The American Shore and Beach Preservation Association (ASBPA) and its North Carolina subsidiary  continue its disingenuous ways in promoting development along our ocean shorelines. This time it is a story in a 2007 ASBPA newsletter, circulating in North Carolina communities seeking funding from taxpayers for beach nourishment, which quotes a report that says beach nourishment is four times less costly than retreating from shorelines.  

In North Carolina, there are basically 2 permanent alternatives to those imprudent enough to build next to an eroding shoreline: pump up sand or get out of there. But the report in the newsletter is about Delaware. And it is grossly inaccurate.

The newsletter says it will cost $60 million to nourish the Delaware beaches over the next 50 years, and nearly $240 million to retreat from the coast. According to our figures, however, almost $60 million has already been spent nourishing the Delaware coast – in just the past four years!

The proposed Dare County beach nourishment project design (by the Corps) estimated that the cost of nourishing only fourteen miles of beach for 50 years would be $1.6 billion, while the cost to purchase all the property that would be lost in that time would be $400 million. This means that in this real world example, nourishment costs $32 million per year versus retreat costs of $8 million per year. This is the same 4:1 ratio found in the ASBPA study only, in this real word North Carolina example, the cost of nourishment is four time higher than the cost of retreat. While thethe costs of retreat and nourishment are highly variable from place to place, the Delaware example doesn’t even come close to reality.

Retreat is a viable option that is becoming more and more realistic as substantial acceleration of the sea level rise becomes more and more likely.

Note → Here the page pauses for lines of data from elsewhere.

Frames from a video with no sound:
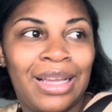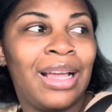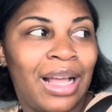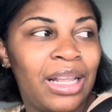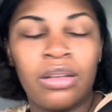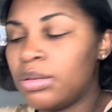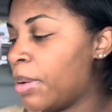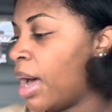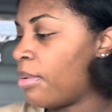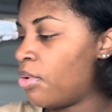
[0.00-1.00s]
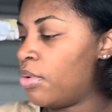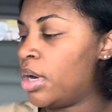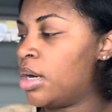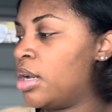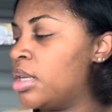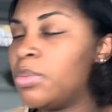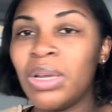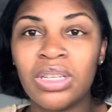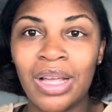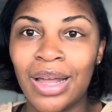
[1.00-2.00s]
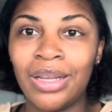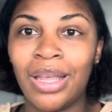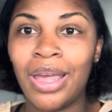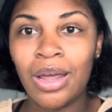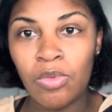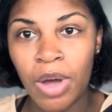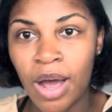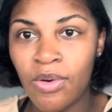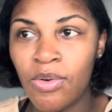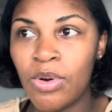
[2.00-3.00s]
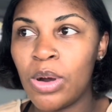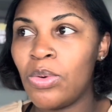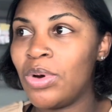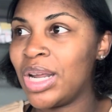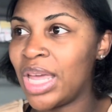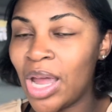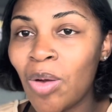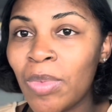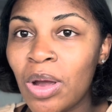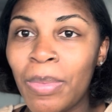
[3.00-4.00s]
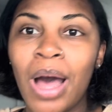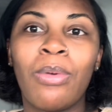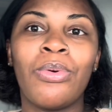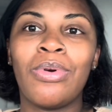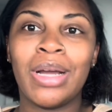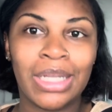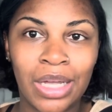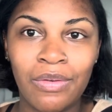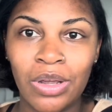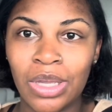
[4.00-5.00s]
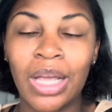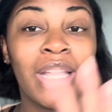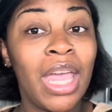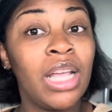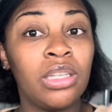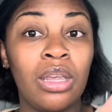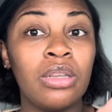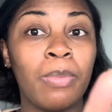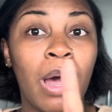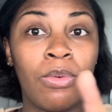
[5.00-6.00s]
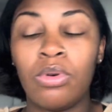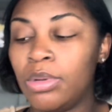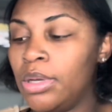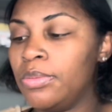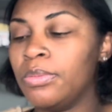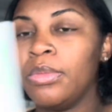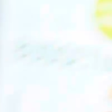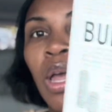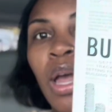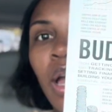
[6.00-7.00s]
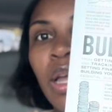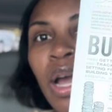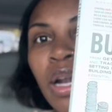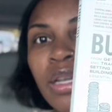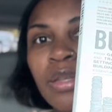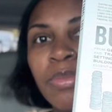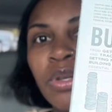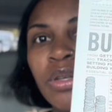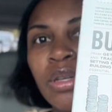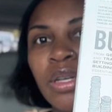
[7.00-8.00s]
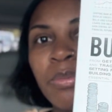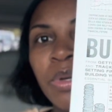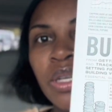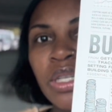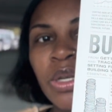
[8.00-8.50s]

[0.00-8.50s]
I love popcorn, especially like the kettle popcorn or the caramel popcorn. Love those. And cheese popcorn too. Got this book, Budgeting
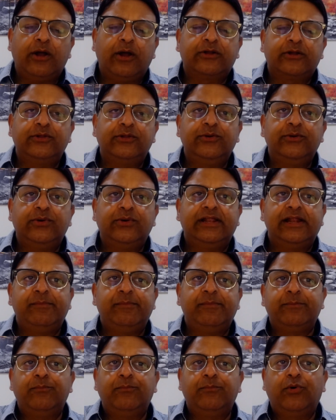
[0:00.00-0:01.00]
talk to you a
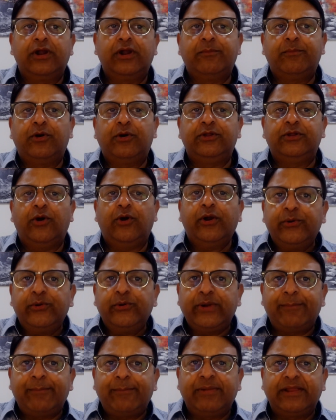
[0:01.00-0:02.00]
little bit more about your
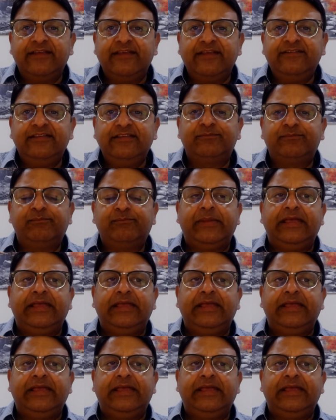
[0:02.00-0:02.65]
own applications.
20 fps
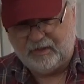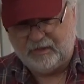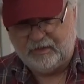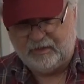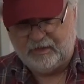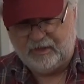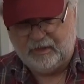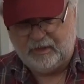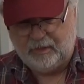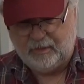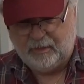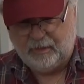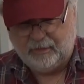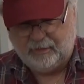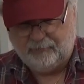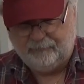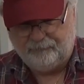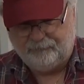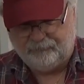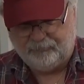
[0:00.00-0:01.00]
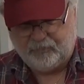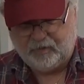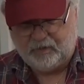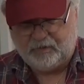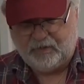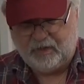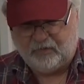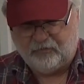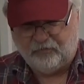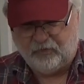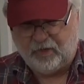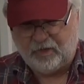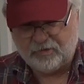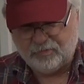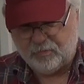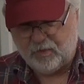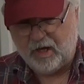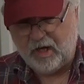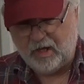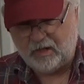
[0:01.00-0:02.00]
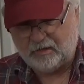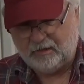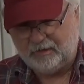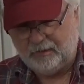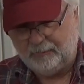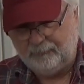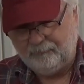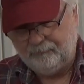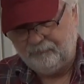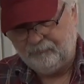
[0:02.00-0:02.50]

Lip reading: take fresh broccoli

In its relentless and underhanded pursuit of beach nourishment, the ASBPA once again shows itself to be in the stone age. Will the ASBPA ever chill out and tell the truth??


  1. Adam Searing

    May 14, 2008 at 9:34 am

    Probably not! I do have a question though – what is a good book that reviews coastal issues like this for someone who isn’t a scientist?


  2. Orrin Pilkey

    May 14, 2008 at 9:59 am

    At the risk of sounding like I am selling books ( I don’t get royalties from these), but I would first recommend The North Carolina Shore and Its Barrier Islands (1998) and Living by the Rules of the Sea (1996). There’s a lot of this in the engineering technical literature but much less in the public literature.